Wintry weather can be a pain. For people who like getting outdoors, it can also be intimidating. All that ice and cold, the early darkness.
But winter can also be beautiful and wild, and even familiar places can seem a little exotic. A couple weeks ago, I hiked a trail up Noonmark Mountain in New York's Adirondack Park.
Right out of the gate, I passed an alpine pond framed by bluffs sheathed in ice. I also found a surprising amount of sun sweeping through the snowy woods. There are views this time of year you just don't find in the summer: a ledge of icicles framed against bright green moss, streams full of golden brown water sheathed in silver, gangs of chickadees chirping wildly as they swept by overhead.

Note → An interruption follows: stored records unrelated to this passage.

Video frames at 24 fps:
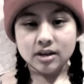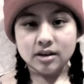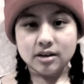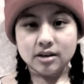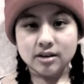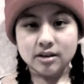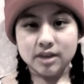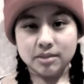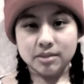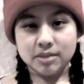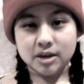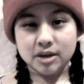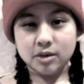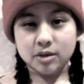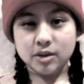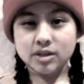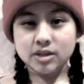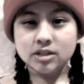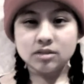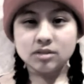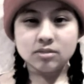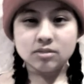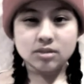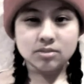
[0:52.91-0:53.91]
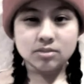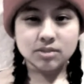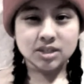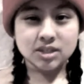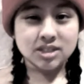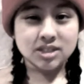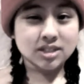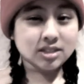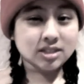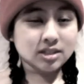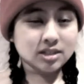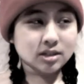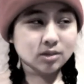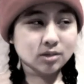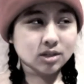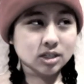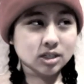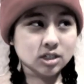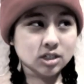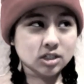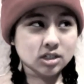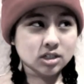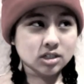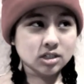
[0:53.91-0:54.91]
Yeah, my question was my Disney
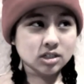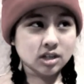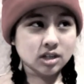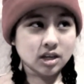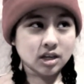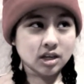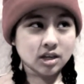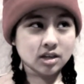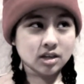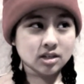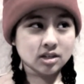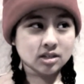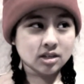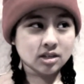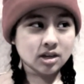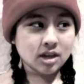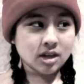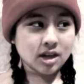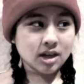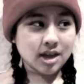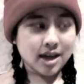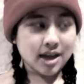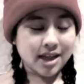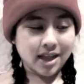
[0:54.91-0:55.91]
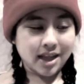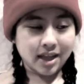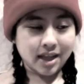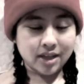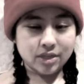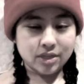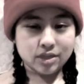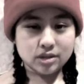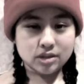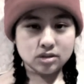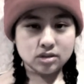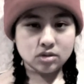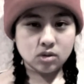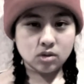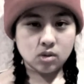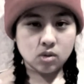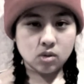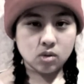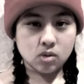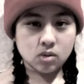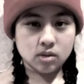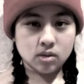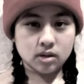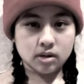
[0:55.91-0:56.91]
question, and I had this
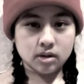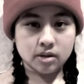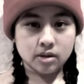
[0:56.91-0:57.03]
whole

It was icy enough on the trail that I strapped little crampons to my boots, known as micro spikes, to give me a little more traction and confidence as I worked my way up the rocks. I stopped often to hydrate and to listen. The woods are quieter in winter, more subtle, but I could hear trickles of water moving under the snow and the soft wind moving in the birch and pine.

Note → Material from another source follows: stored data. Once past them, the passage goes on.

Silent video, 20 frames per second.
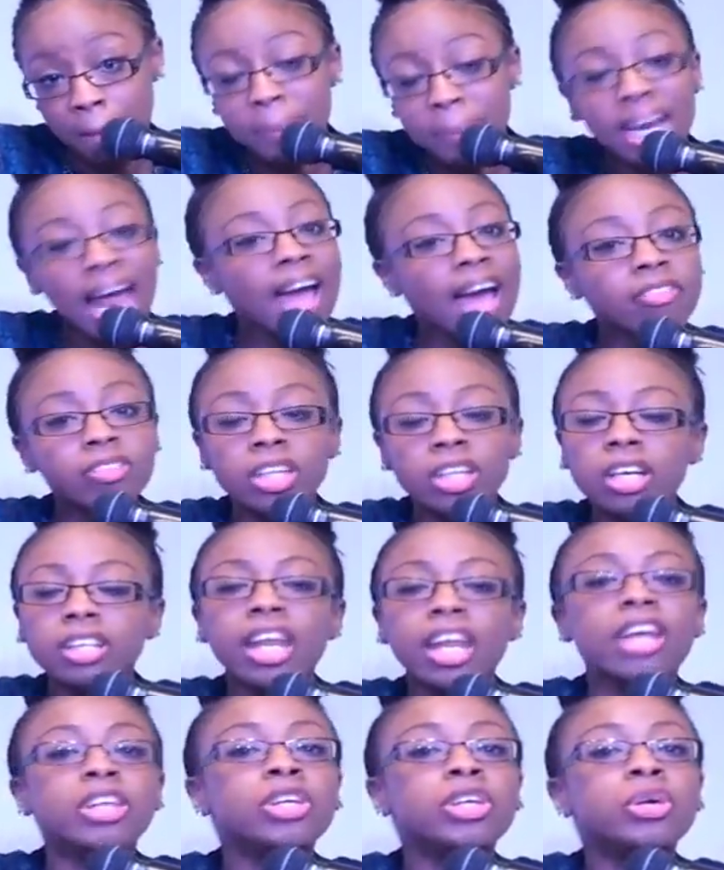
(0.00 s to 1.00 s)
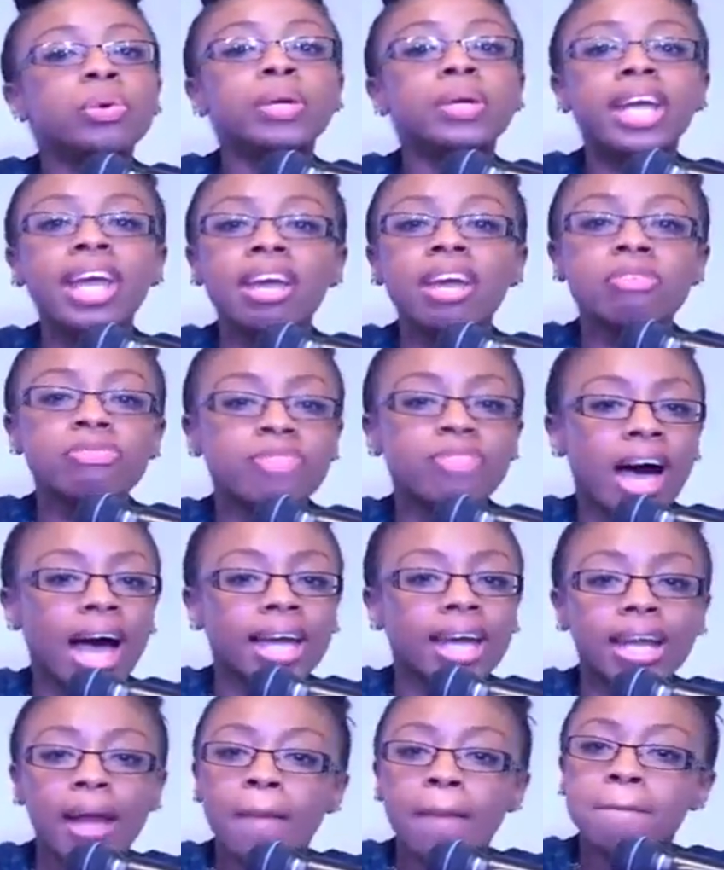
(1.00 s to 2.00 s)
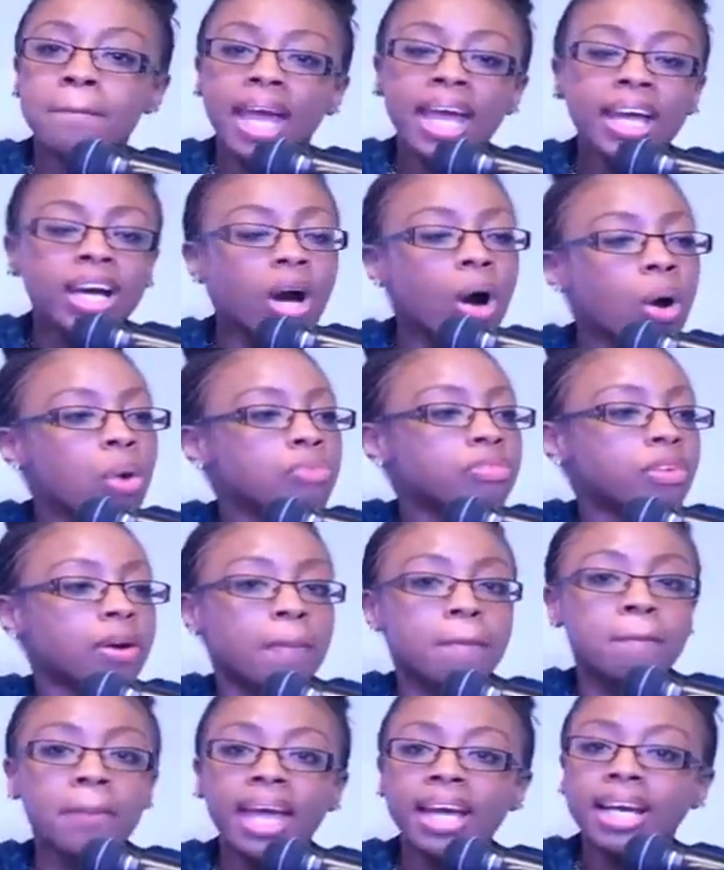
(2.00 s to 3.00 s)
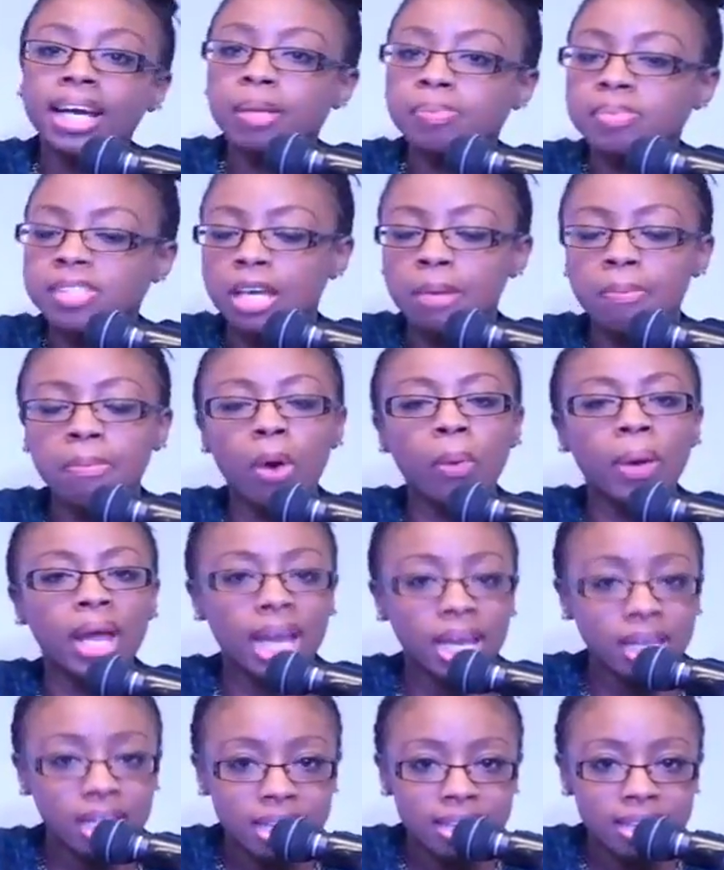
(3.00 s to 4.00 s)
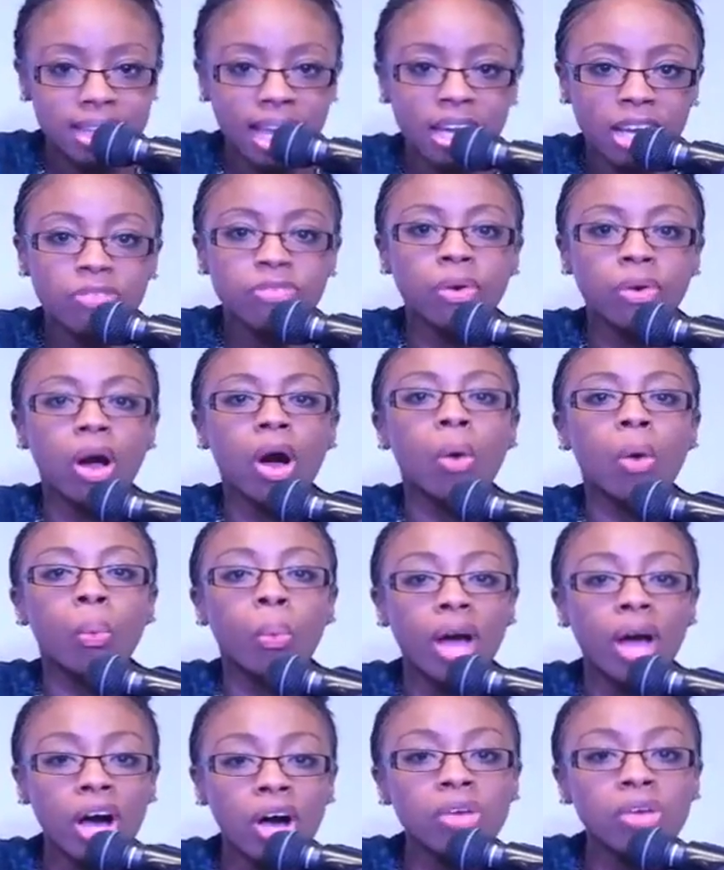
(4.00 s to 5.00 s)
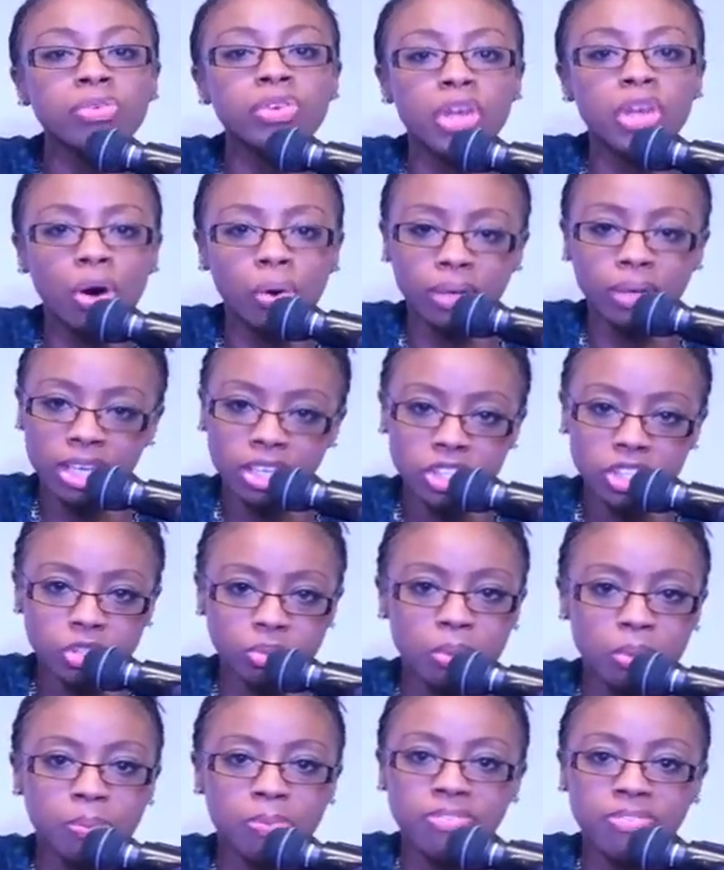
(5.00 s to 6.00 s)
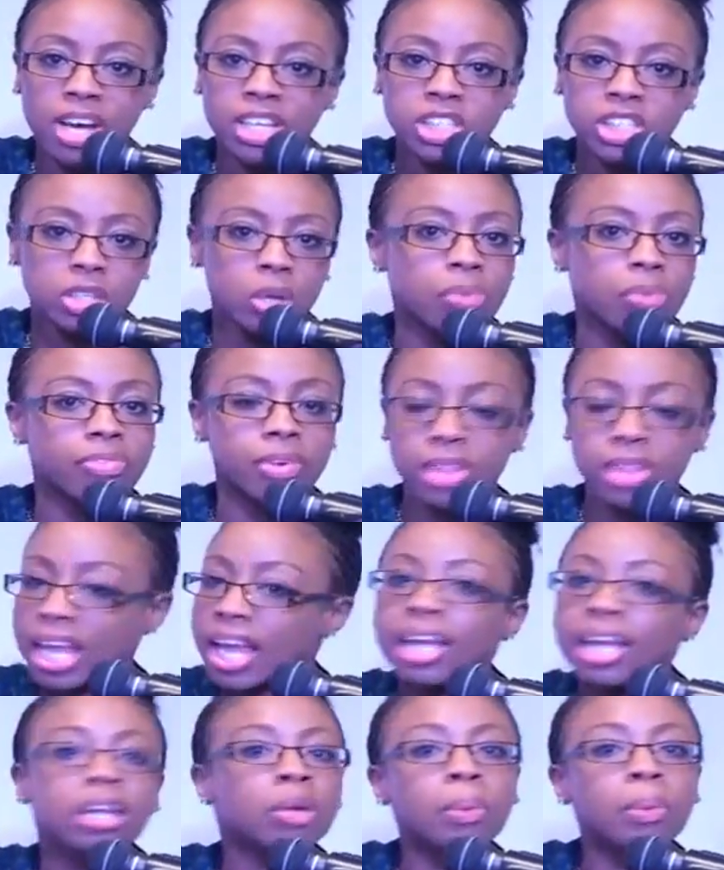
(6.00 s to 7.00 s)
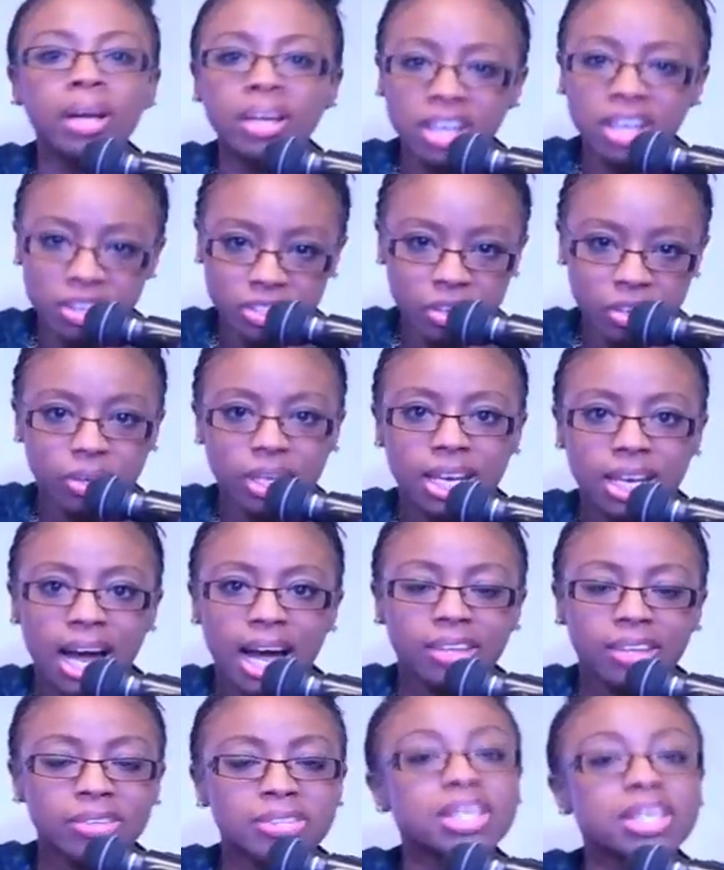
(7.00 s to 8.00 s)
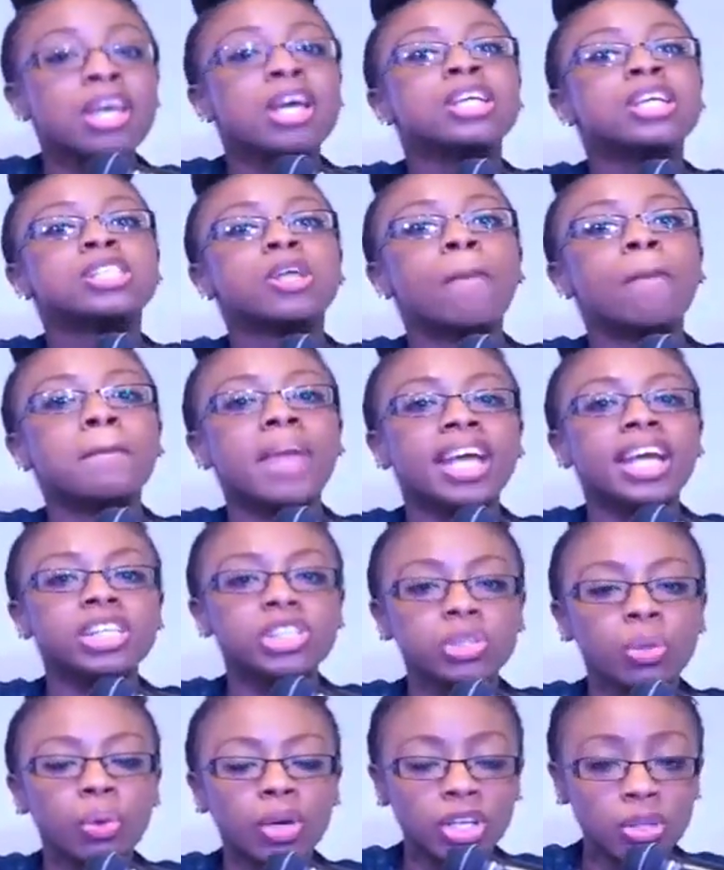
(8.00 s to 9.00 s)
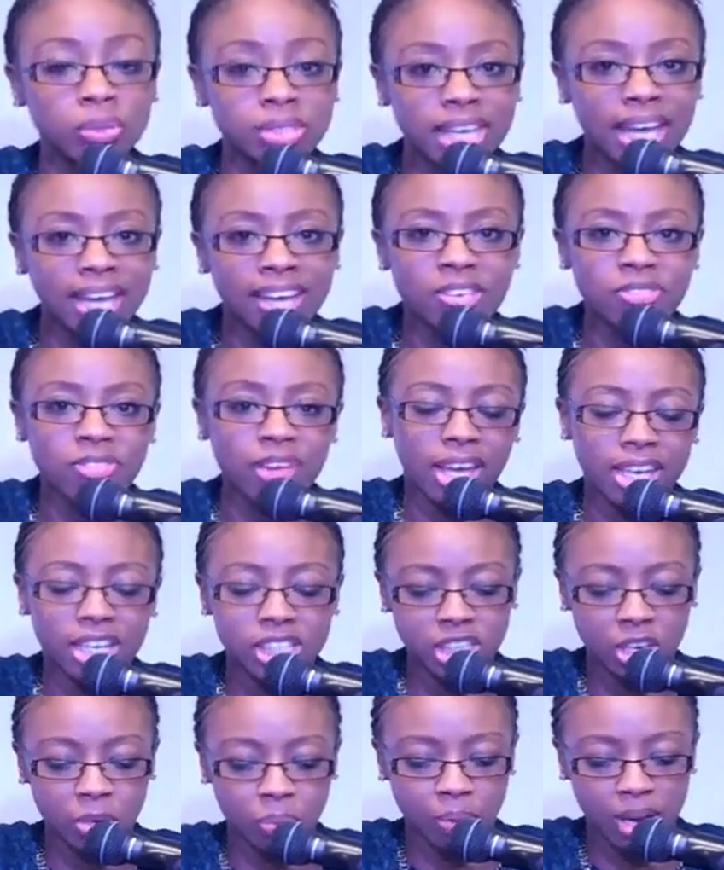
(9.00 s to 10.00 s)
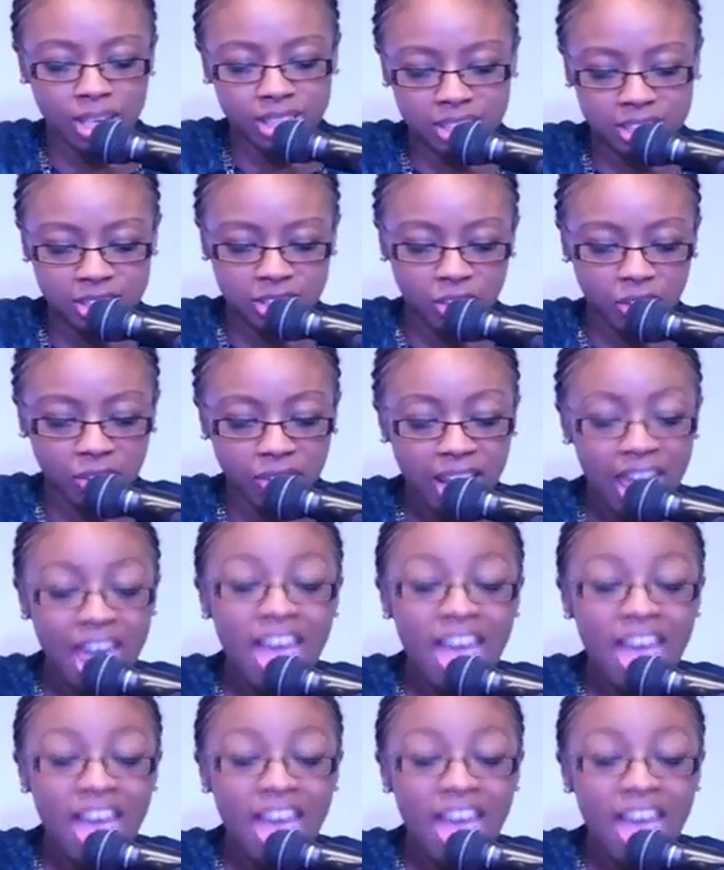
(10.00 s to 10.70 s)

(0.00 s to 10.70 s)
But I've looked and you can't find a makeover, makeup demo, anything for a well known industry professional for anywhere near $30. So make sure you take advantage and register.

By early afternoon it was so warm I stripped to my T-shirt. It was then that I came across my favorite discovery of the day, a garden of tiny ice sculptures known as "needle ice." These glittering delicate formations are created when water is squeezed up out of the frozen ground.
When I brushed my hand across them, they dissolved with a sound like something out of a fairy tale.
I hiked on, scrambling over icy ledges. The trail finally opened to sky and more sun and a crazy big horizon of snowy peaks. From this high vantage, the Adirondacks looked a little like water, with wave after wave of rock and snow stretching in every direction.
I sat for a while taking it in, but soon the wind came up, bitter cold now, the sun already dropping below a ridge. Time to bundle up and start for home.